PROBLEM TO WORK ON:
The entries that follow must be written out exactly, without any of the pictures they contain.

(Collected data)
↓
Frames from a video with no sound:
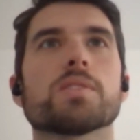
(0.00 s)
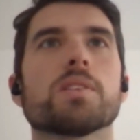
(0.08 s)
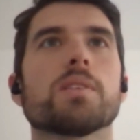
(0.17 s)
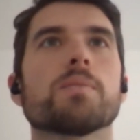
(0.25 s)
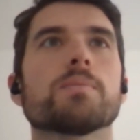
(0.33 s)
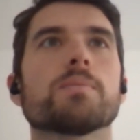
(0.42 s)

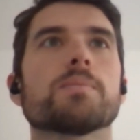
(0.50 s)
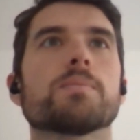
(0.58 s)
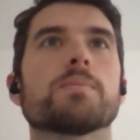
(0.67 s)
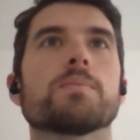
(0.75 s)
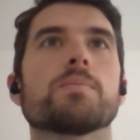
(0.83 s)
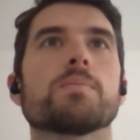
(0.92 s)

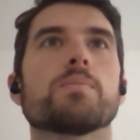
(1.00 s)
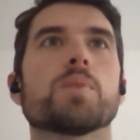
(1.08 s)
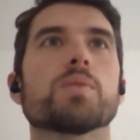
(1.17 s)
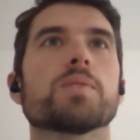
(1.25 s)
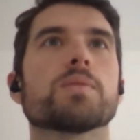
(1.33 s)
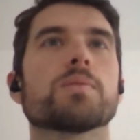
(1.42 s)

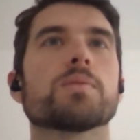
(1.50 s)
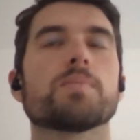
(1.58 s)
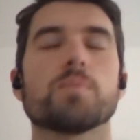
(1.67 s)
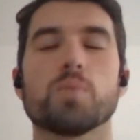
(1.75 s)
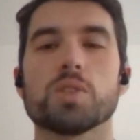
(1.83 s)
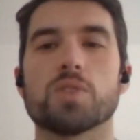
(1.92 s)
but
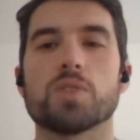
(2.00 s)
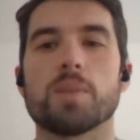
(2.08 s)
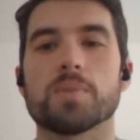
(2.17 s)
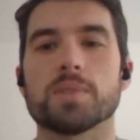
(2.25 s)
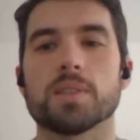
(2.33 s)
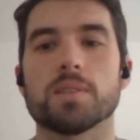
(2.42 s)
we
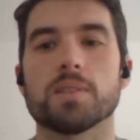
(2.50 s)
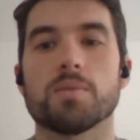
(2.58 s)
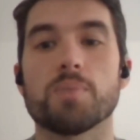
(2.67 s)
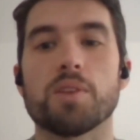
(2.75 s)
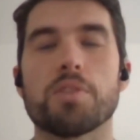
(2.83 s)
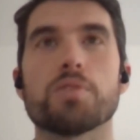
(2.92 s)
dropped
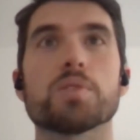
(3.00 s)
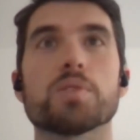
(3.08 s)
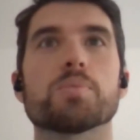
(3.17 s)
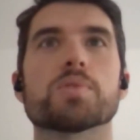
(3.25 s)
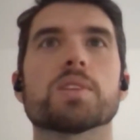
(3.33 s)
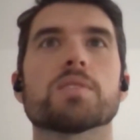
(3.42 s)
about
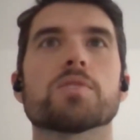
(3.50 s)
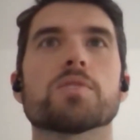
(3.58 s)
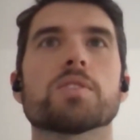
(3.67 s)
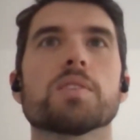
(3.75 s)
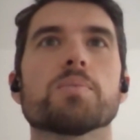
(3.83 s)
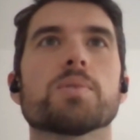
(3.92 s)
30% of
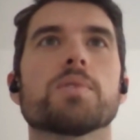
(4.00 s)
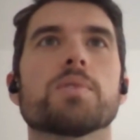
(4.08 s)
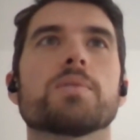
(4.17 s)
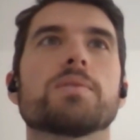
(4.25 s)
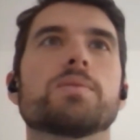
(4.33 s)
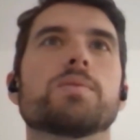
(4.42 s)
our heap.
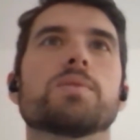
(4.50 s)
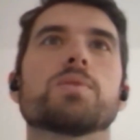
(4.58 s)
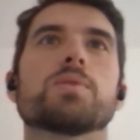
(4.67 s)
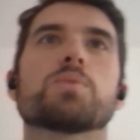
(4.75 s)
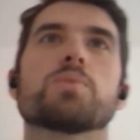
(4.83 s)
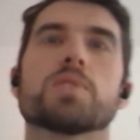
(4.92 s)

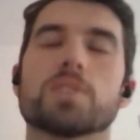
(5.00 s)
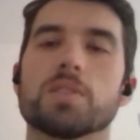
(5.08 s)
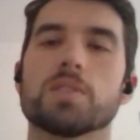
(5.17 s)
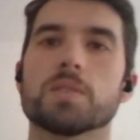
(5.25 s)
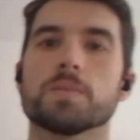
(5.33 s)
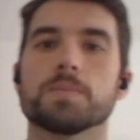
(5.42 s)
It's pretty
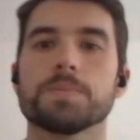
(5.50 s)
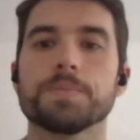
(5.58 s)
solid.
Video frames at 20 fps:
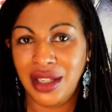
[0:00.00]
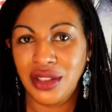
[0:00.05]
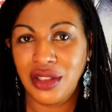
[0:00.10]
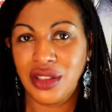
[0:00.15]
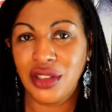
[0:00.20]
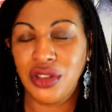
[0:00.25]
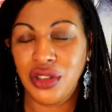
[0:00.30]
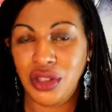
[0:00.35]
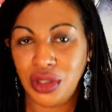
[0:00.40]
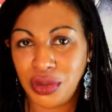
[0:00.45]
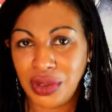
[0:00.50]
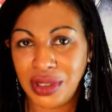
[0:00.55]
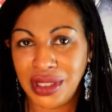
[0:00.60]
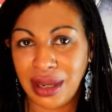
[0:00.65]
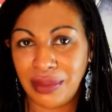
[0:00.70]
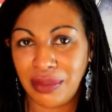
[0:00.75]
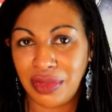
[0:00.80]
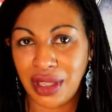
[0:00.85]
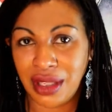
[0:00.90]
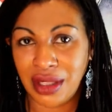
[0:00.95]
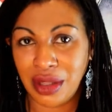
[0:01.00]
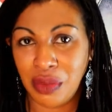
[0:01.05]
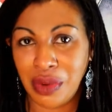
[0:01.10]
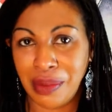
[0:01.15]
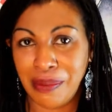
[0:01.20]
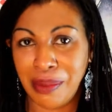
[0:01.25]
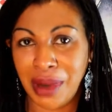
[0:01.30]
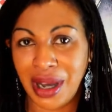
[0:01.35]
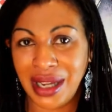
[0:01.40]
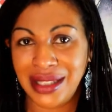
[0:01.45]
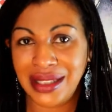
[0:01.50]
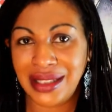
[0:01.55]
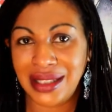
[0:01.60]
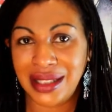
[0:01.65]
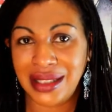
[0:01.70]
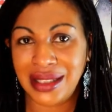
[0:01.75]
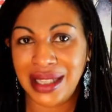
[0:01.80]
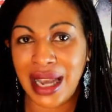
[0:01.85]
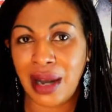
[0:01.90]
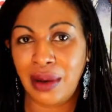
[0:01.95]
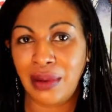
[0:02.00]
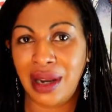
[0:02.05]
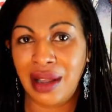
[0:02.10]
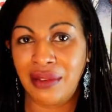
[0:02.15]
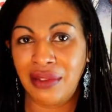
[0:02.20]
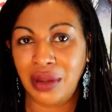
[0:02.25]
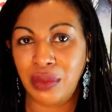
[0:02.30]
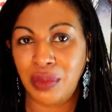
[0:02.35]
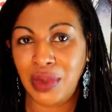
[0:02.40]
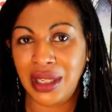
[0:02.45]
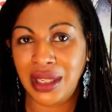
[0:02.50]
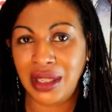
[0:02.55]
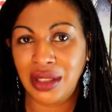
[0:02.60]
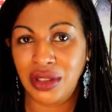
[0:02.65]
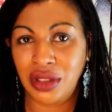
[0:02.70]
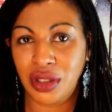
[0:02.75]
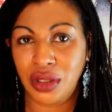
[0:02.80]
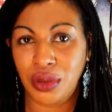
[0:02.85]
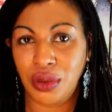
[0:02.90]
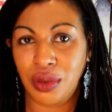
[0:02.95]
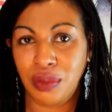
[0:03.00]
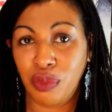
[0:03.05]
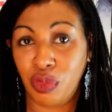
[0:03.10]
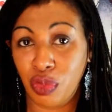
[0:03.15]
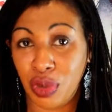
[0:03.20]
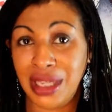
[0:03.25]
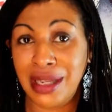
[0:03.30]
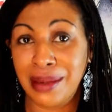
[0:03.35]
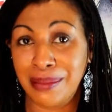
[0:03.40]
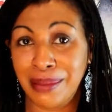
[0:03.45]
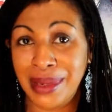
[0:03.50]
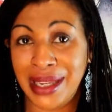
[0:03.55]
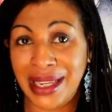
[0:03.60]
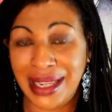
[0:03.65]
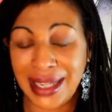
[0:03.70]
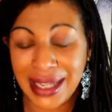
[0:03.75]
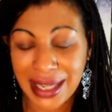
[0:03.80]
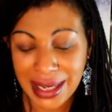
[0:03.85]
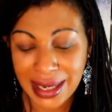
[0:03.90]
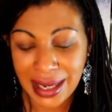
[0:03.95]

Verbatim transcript: to do something that reminds us how loving we can be,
↑
ANSWER SECTION:
Frames from a video with no sound:
(0.00 s)
(0.08 s)
(0.17 s)
(0.25 s)
(0.33 s)
(0.42 s)

(0.50 s)
(0.58 s)
(0.67 s)
(0.75 s)
(0.83 s)
(0.92 s)

(1.00 s)
(1.08 s)
(1.17 s)
(1.25 s)
(1.33 s)
(1.42 s)

(1.50 s)
(1.58 s)
(1.67 s)
(1.75 s)
(1.83 s)
(1.92 s)
but
(2.00 s)
(2.08 s)
(2.17 s)
(2.25 s)
(2.33 s)
(2.42 s)
we
(2.50 s)
(2.58 s)
(2.67 s)
(2.75 s)
(2.83 s)
(2.92 s)
dropped
(3.00 s)
(3.08 s)
(3.17 s)
(3.25 s)
(3.33 s)
(3.42 s)
about
(3.50 s)
(3.58 s)
(3.67 s)
(3.75 s)
(3.83 s)
(3.92 s)
30% of
(4.00 s)
(4.08 s)
(4.17 s)
(4.25 s)
(4.33 s)
(4.42 s)
our heap.
(4.50 s)
(4.58 s)
(4.67 s)
(4.75 s)
(4.83 s)
(4.92 s)

(5.00 s)
(5.08 s)
(5.17 s)
(5.25 s)
(5.33 s)
(5.42 s)
It's pretty
(5.50 s)
(5.58 s)
solid.
Video frames at 20 fps:
[0:00.00]
[0:00.05]
[0:00.10]
[0:00.15]
[0:00.20]
[0:00.25]
[0:00.30]
[0:00.35]
[0:00.40]
[0:00.45]
[0:00.50]
[0:00.55]
[0:00.60]
[0:00.65]
[0:00.70]
[0:00.75]
[0:00.80]
[0:00.85]
[0:00.90]
[0:00.95]
[0:01.00]
[0:01.05]
[0:01.10]
[0:01.15]
[0:01.20]
[0:01.25]
[0:01.30]
[0:01.35]
[0:01.40]
[0:01.45]
[0:01.50]
[0:01.55]
[0:01.60]
[0:01.65]
[0:01.70]
[0:01.75]
[0:01.80]
[0:01.85]
[0:01.90]
[0:01.95]
[0:02.00]
[0:02.05]
[0:02.10]
[0:02.15]
[0:02.20]
[0:02.25]
[0:02.30]
[0:02.35]
[0:02.40]
[0:02.45]
[0:02.50]
[0:02.55]
[0:02.60]
[0:02.65]
[0:02.70]
[0:02.75]
[0:02.80]
[0:02.85]
[0:02.90]
[0:02.95]
[0:03.00]
[0:03.05]
[0:03.10]
[0:03.15]
[0:03.20]
[0:03.25]
[0:03.30]
[0:03.35]
[0:03.40]
[0:03.45]
[0:03.50]
[0:03.55]
[0:03.60]
[0:03.65]
[0:03.70]
[0:03.75]
[0:03.80]
[0:03.85]
[0:03.90]
[0:03.95]

Verbatim transcript: to do something that reminds us how loving we can be,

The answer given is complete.